Action item -> Write out the entries verbatim and leave the images out of the copy.

(Saved data entries)
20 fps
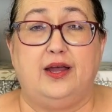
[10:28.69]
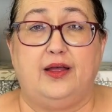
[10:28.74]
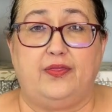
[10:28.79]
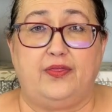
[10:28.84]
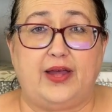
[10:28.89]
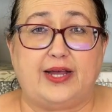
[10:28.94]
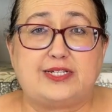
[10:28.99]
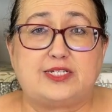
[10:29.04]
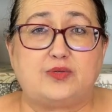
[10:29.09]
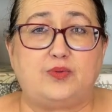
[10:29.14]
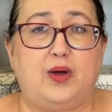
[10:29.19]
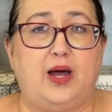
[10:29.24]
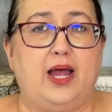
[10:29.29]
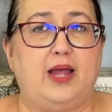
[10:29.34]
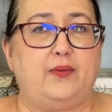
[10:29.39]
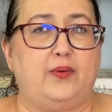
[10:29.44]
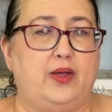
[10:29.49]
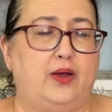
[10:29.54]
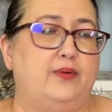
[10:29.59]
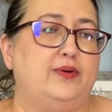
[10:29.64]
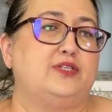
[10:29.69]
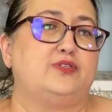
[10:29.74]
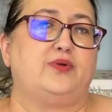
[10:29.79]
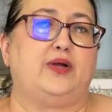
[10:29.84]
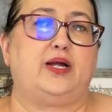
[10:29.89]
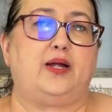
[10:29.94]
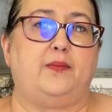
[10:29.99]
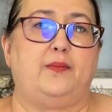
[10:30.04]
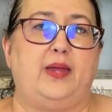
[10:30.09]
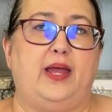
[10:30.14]
That's why we always
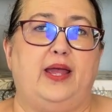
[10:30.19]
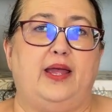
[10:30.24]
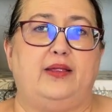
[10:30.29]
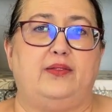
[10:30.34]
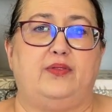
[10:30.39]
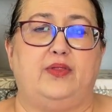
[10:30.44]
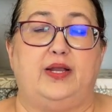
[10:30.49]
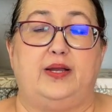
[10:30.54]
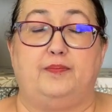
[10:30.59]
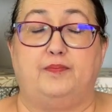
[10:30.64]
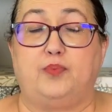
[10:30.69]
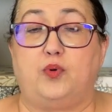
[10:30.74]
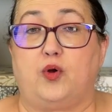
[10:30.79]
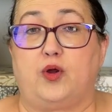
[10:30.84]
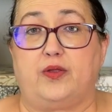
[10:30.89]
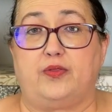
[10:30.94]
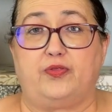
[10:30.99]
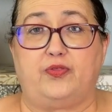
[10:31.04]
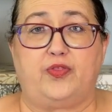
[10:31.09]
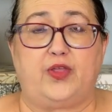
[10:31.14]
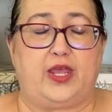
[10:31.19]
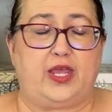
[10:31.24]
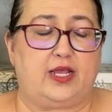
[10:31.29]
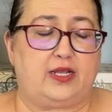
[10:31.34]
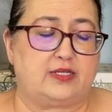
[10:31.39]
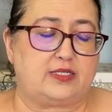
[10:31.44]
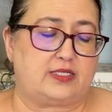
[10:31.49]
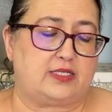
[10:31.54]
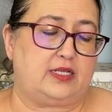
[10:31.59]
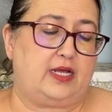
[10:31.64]
recommend that important
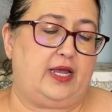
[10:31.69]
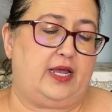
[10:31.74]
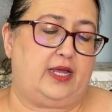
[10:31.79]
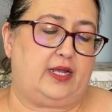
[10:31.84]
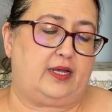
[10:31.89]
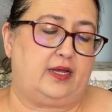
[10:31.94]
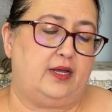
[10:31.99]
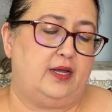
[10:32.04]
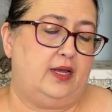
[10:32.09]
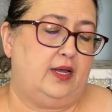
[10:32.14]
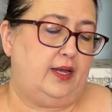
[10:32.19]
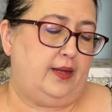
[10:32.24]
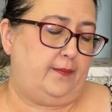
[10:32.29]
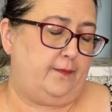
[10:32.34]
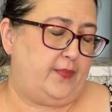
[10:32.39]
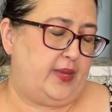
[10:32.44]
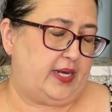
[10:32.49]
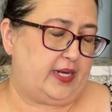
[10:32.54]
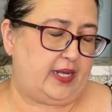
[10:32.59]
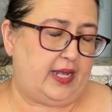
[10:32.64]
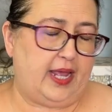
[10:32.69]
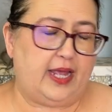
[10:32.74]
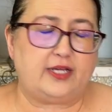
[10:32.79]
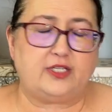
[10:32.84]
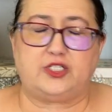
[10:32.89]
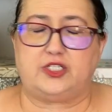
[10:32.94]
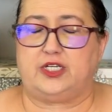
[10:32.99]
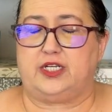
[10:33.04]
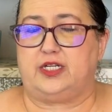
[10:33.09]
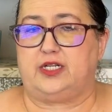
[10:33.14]
things like
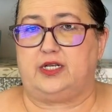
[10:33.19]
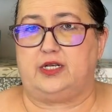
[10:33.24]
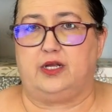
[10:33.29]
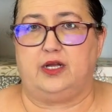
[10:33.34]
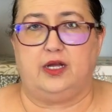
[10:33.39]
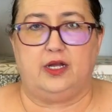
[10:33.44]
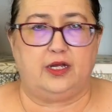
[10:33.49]
medication,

The completed task ->
20 fps
[10:28.69]
[10:28.74]
[10:28.79]
[10:28.84]
[10:28.89]
[10:28.94]
[10:28.99]
[10:29.04]
[10:29.09]
[10:29.14]
[10:29.19]
[10:29.24]
[10:29.29]
[10:29.34]
[10:29.39]
[10:29.44]
[10:29.49]
[10:29.54]
[10:29.59]
[10:29.64]
[10:29.69]
[10:29.74]
[10:29.79]
[10:29.84]
[10:29.89]
[10:29.94]
[10:29.99]
[10:30.04]
[10:30.09]
[10:30.14]
That's why we always
[10:30.19]
[10:30.24]
[10:30.29]
[10:30.34]
[10:30.39]
[10:30.44]
[10:30.49]
[10:30.54]
[10:30.59]
[10:30.64]
[10:30.69]
[10:30.74]
[10:30.79]
[10:30.84]
[10:30.89]
[10:30.94]
[10:30.99]
[10:31.04]
[10:31.09]
[10:31.14]
[10:31.19]
[10:31.24]
[10:31.29]
[10:31.34]
[10:31.39]
[10:31.44]
[10:31.49]
[10:31.54]
[10:31.59]
[10:31.64]
recommend that important
[10:31.69]
[10:31.74]
[10:31.79]
[10:31.84]
[10:31.89]
[10:31.94]
[10:31.99]
[10:32.04]
[10:32.09]
[10:32.14]
[10:32.19]
[10:32.24]
[10:32.29]
[10:32.34]
[10:32.39]
[10:32.44]
[10:32.49]
[10:32.54]
[10:32.59]
[10:32.64]
[10:32.69]
[10:32.74]
[10:32.79]
[10:32.84]
[10:32.89]
[10:32.94]
[10:32.99]
[10:33.04]
[10:33.09]
[10:33.14]
things like
[10:33.19]
[10:33.24]
[10:33.29]
[10:33.34]
[10:33.39]
[10:33.44]
[10:33.49]
medication,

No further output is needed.